The Molycorp Bankruptcy – Doom or Dawn for Rare Earth Elements?By Kitco News
Tuesday July 21, 2015 10:19
The recent bankruptcy (chapter 11) filing by Molycorp, the U.S.’ only producer of rare earth elements, prompted many comments about the future of this market sector. Once an icon for independence from China for these crucial materials the company now appears to have fallen victim to a sustained period of low prices.
Rare earth elements are key components in almost all technology products these days, ranging from smartphones and flat screen TVs to all sorts of electric motors, high performance metal alloys and even automotive catalysts.
|Image courtsey of Molycorp|
Analyst comments that Molycorp’s demise was in part due to substitution of rare earth elements are lacking substance, though.

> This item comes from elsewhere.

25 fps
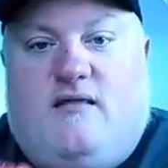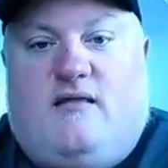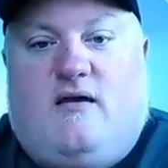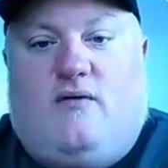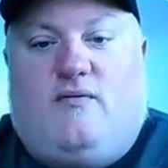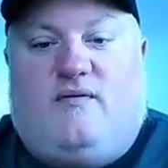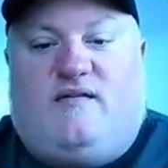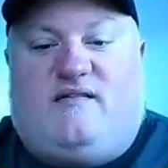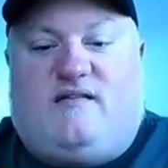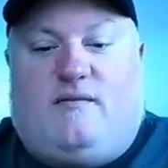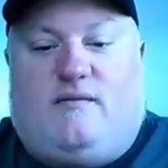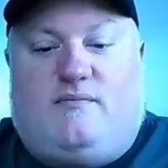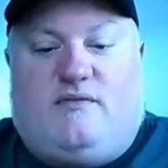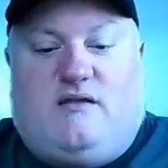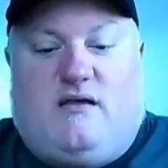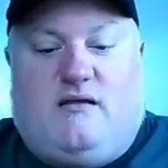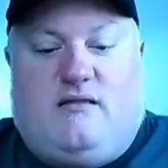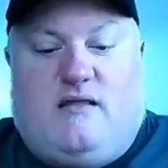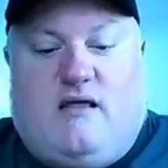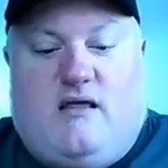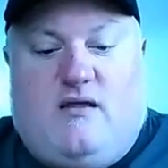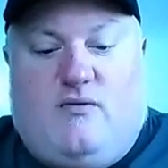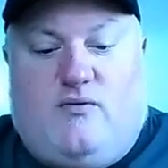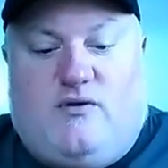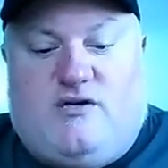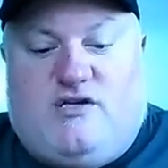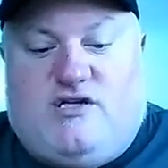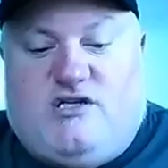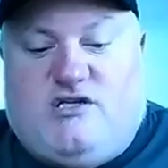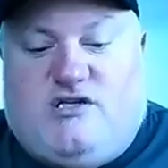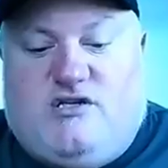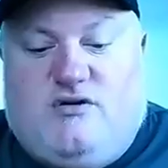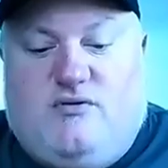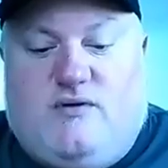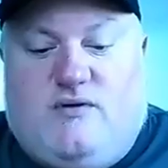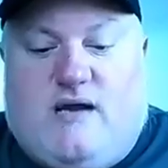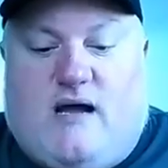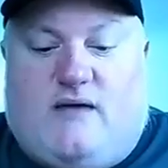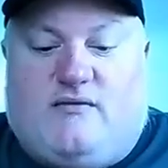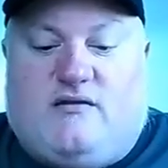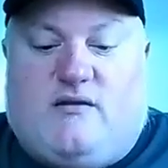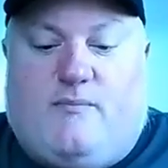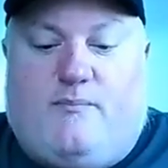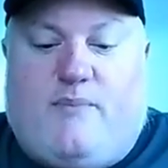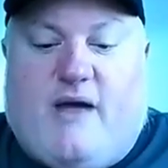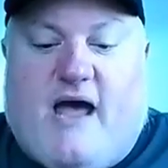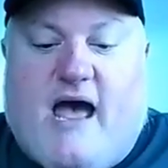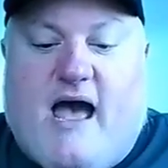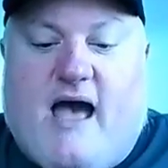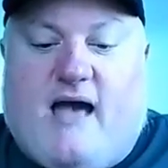was something that would shoot out the
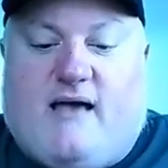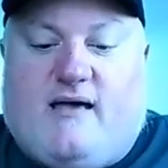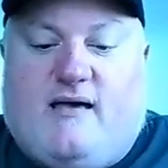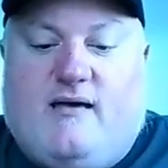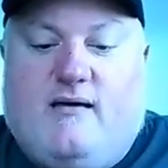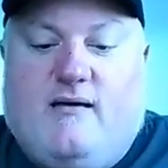back.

Despite statements by Tesla published a while ago saying the electric motors used for propulsion of their Model S are free from REEs, there are plenty of REEs in many other places of the car (power windows, power tailgate, electric seat adjustment, power mirrors, speakers, cameras, sensors,... ect.).
Even comments talking about “the end of the line” for Molycorp seem inaccurate. Only the company’s North American operation is affected by the chapter 11 filing; plants in other parts of the world remain untouched, at least for the time being. The company also reports on its website that short-term financing has been obtained, making a debt restructuring plan and return to normal operation a possibility.
“If anything, Molycorp’s troubles are a good thing for prices”, commented Matthias Rueth, president of Tradium GmbH, a large REE trader. In fact, because there is so little substitution, the market for REEs is not elastic at all in terms of demand. After the price explosion in 2010, more new operations were encouraged to add capacity than was healthy for the market. As a result, prices plummeted in subsequent years to all-time lows.
Recent months did, however, see a much improved conscience in China with respect to environmental and safety issues leading to higher production costs that are now more in line with international levels. On top, China restructured its taxes and tariffs to comply with WTO rulings. The country also shut down some illegal mines, leading to increased legal export volumes. All signs indicate that China is regaining control over this market, which – if successful – would have a positive impact on prices.
Markets will continue to be cyclical but growing. The premise remains: in the absence of non-physical markets for REEs, investing in this exciting group of metals will remain a matter of long term strateiges.